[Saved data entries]
=== Begin Enclosure ===

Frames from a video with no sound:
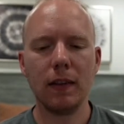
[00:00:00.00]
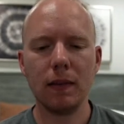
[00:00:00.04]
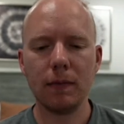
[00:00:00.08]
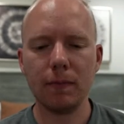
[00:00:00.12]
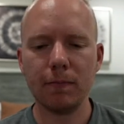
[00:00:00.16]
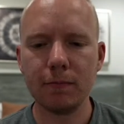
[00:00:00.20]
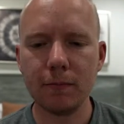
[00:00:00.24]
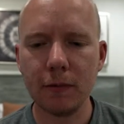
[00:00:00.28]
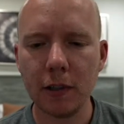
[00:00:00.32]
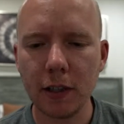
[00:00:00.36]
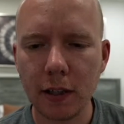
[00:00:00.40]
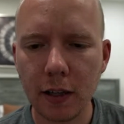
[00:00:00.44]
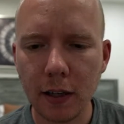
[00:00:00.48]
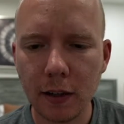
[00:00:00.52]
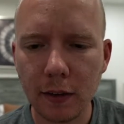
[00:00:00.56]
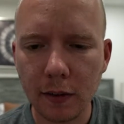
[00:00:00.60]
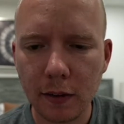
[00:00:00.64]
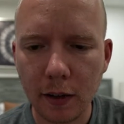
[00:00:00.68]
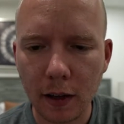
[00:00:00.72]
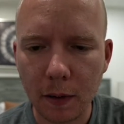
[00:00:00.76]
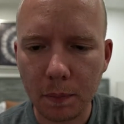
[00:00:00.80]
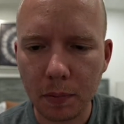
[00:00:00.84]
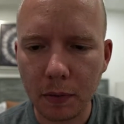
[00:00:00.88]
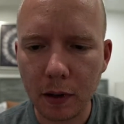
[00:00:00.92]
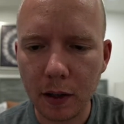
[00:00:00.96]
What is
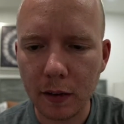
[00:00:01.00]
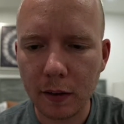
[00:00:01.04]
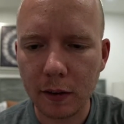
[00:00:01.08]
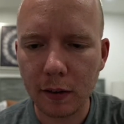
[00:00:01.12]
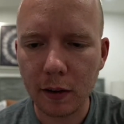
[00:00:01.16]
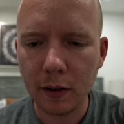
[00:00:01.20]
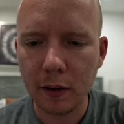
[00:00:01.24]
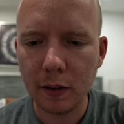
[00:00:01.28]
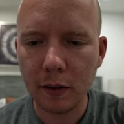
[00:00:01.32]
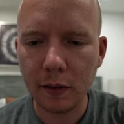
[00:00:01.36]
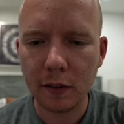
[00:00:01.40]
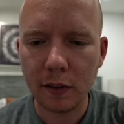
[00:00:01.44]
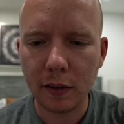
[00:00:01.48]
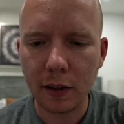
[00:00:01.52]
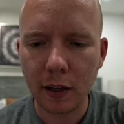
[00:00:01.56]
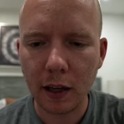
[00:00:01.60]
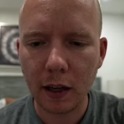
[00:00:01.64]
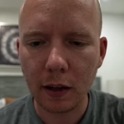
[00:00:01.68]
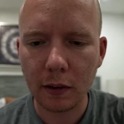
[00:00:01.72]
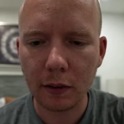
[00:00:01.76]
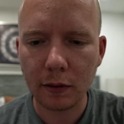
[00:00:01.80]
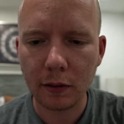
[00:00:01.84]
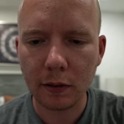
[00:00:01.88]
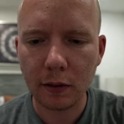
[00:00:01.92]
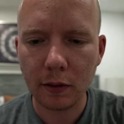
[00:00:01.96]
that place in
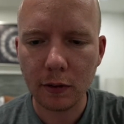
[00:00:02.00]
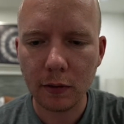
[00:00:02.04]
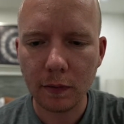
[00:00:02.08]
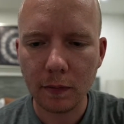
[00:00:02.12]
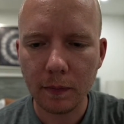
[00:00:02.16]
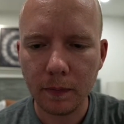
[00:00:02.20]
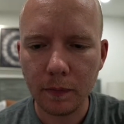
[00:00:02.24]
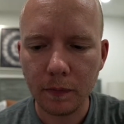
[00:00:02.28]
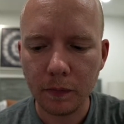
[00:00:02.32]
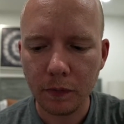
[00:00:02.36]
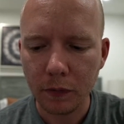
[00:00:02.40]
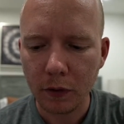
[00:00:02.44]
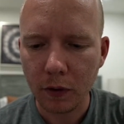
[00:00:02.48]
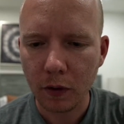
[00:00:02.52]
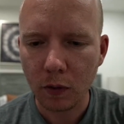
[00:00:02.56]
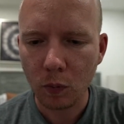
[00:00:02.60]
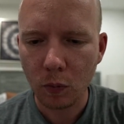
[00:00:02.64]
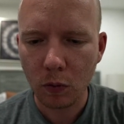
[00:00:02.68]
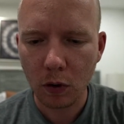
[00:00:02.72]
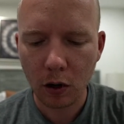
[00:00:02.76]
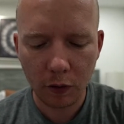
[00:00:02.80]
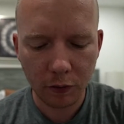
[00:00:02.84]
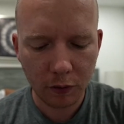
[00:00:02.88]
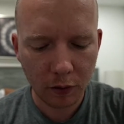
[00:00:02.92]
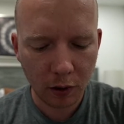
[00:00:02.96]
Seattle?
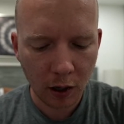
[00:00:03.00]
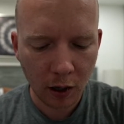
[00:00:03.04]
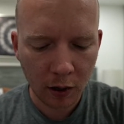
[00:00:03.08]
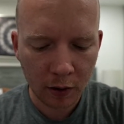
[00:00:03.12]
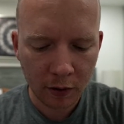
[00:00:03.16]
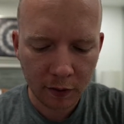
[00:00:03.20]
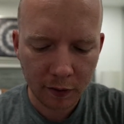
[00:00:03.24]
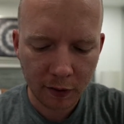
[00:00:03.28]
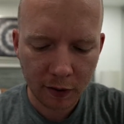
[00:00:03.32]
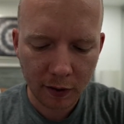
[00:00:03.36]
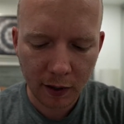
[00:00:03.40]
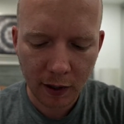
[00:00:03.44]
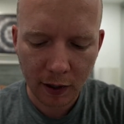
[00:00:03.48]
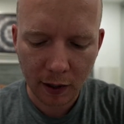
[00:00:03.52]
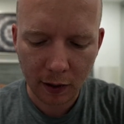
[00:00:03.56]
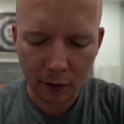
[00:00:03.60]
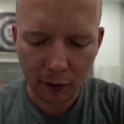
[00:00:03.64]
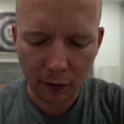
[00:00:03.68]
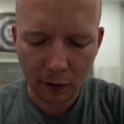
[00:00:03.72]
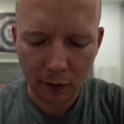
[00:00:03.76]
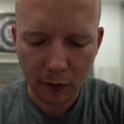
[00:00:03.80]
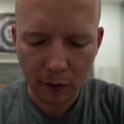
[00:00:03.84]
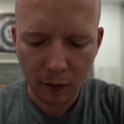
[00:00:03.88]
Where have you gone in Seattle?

=== End Enclosure ===

About this task
Repeat the data verbatim through the "[00:00:03.44]" line, no pictures.

Response
Frames from a video with no sound:
[00:00:00.00]
[00:00:00.04]
[00:00:00.08]
[00:00:00.12]
[00:00:00.16]
[00:00:00.20]
[00:00:00.24]
[00:00:00.28]
[00:00:00.32]
[00:00:00.36]
[00:00:00.40]
[00:00:00.44]
[00:00:00.48]
[00:00:00.52]
[00:00:00.56]
[00:00:00.60]
[00:00:00.64]
[00:00:00.68]
[00:00:00.72]
[00:00:00.76]
[00:00:00.80]
[00:00:00.84]
[00:00:00.88]
[00:00:00.92]
[00:00:00.96]
What is
[00:00:01.00]
[00:00:01.04]
[00:00:01.08]
[00:00:01.12]
[00:00:01.16]
[00:00:01.20]
[00:00:01.24]
[00:00:01.28]
[00:00:01.32]
[00:00:01.36]
[00:00:01.40]
[00:00:01.44]
[00:00:01.48]
[00:00:01.52]
[00:00:01.56]
[00:00:01.60]
[00:00:01.64]
[00:00:01.68]
[00:00:01.72]
[00:00:01.76]
[00:00:01.80]
[00:00:01.84]
[00:00:01.88]
[00:00:01.92]
[00:00:01.96]
that place in
[00:00:02.00]
[00:00:02.04]
[00:00:02.08]
[00:00:02.12]
[00:00:02.16]
[00:00:02.20]
[00:00:02.24]
[00:00:02.28]
[00:00:02.32]
[00:00:02.36]
[00:00:02.40]
[00:00:02.44]
[00:00:02.48]
[00:00:02.52]
[00:00:02.56]
[00:00:02.60]
[00:00:02.64]
[00:00:02.68]
[00:00:02.72]
[00:00:02.76]
[00:00:02.80]
[00:00:02.84]
[00:00:02.88]
[00:00:02.92]
[00:00:02.96]
Seattle?
[00:00:03.00]
[00:00:03.04]
[00:00:03.08]
[00:00:03.12]
[00:00:03.16]
[00:00:03.20]
[00:00:03.24]
[00:00:03.28]
[00:00:03.32]
[00:00:03.36]
[00:00:03.40]
[00:00:03.44]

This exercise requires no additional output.